Movies & TV / News

Hailee Steinfeld Downplays Hawkeye Role, Says It’s Not ‘Necessarily Happening’

November 5, 2019 | Posted by Jeremy Thomas
Hailee Steinfeld Kate Bishop Hawkeye Image Credit: Paramount & Marvel Comids

Hailee Steinfeld is casting a bit of doubt on reports that she will be joining Jeremy Renner in the Hawkeye Disney+ series. The Pitch Perfect and Bumblebee star spoke with RadioTimes promoting her new AppleTV series Dickinson and hinted that she may not be taking on the role of Kate Bishop after all.

“That’s not something that’s necessarily happening,” Steinfeld told the site when asked if she was preparing for the series. “We’re going to wait and find out, I guess.”

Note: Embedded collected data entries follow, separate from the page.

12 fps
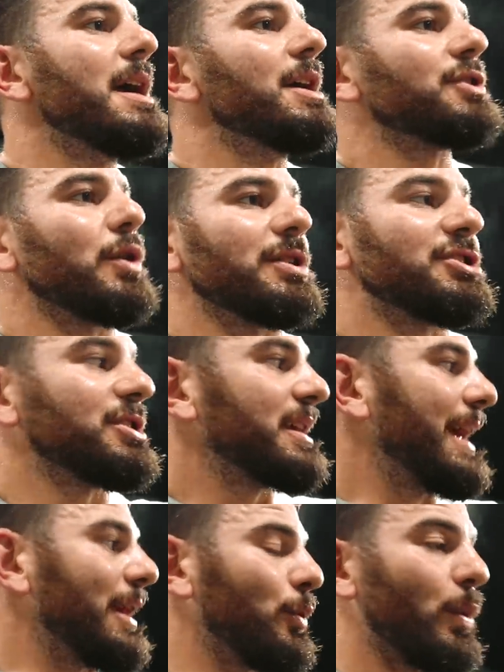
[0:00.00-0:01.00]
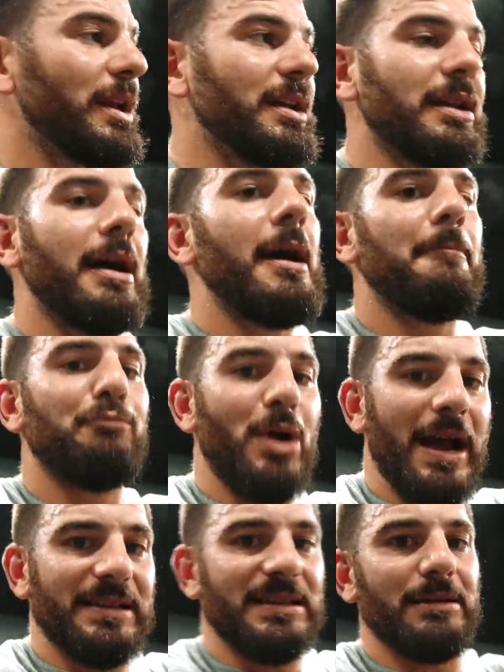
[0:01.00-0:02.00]
So it's just getting winded,
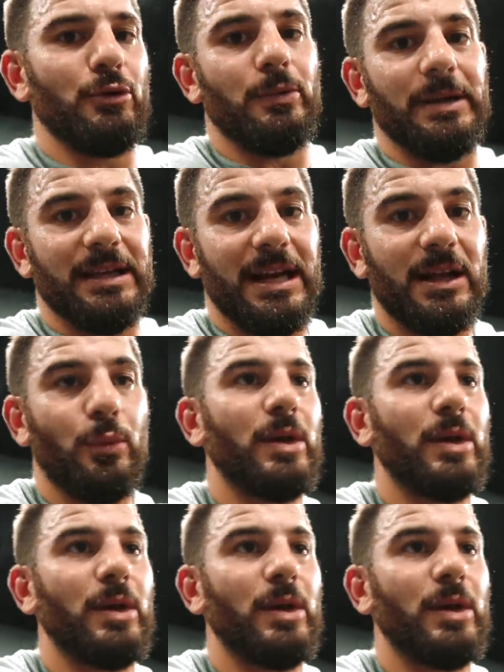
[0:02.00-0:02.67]
practicing a movement, getting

Steinfeld was reportedly offered the role of Kate in the series, which would see the two Hawkeyes paired up. The RadioTimes report suggests that her commitment to Dickinson may preclude her from doing the Marvel series.

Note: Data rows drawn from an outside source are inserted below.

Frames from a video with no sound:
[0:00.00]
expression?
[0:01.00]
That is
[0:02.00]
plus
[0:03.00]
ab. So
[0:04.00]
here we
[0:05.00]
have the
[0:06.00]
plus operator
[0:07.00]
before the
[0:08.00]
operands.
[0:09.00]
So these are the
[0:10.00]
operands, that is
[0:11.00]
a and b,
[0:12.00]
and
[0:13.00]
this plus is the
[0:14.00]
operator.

When asked if her time on Dickinson, would prepare her for another series role, Steinfeld said, “I think generally speaking, this sort of experience has prepared me for working in this sort of space. So whatever opportunity might present itself in this space, I do think I will be able to tackle it, now that I’ve had some experience under my belt. Working on Dickinson I very quickly caught on to the differences of film and television, just in the way that you shoot, the way that things are written on the fly. I guess that happens in film, just with revisions, but you know what you’re making. You have the script. And with TV, directors are constantly changing. In film, you would take an entire day to shoot one scene, while on TV you’re filming an entire episode in a week, basically. Which is insane. So, it definitely is a different approach. I think, sort of trying to treat it as if it’s a five-hour movie versus episodically, where each episode is its own story, beginning-middle-to-end, that was kind of a mindset I would go back-and-forth between.”

Hawkeye is currently set to premiere in late 2021, with Jonathan Igla (Mad Men) set to write.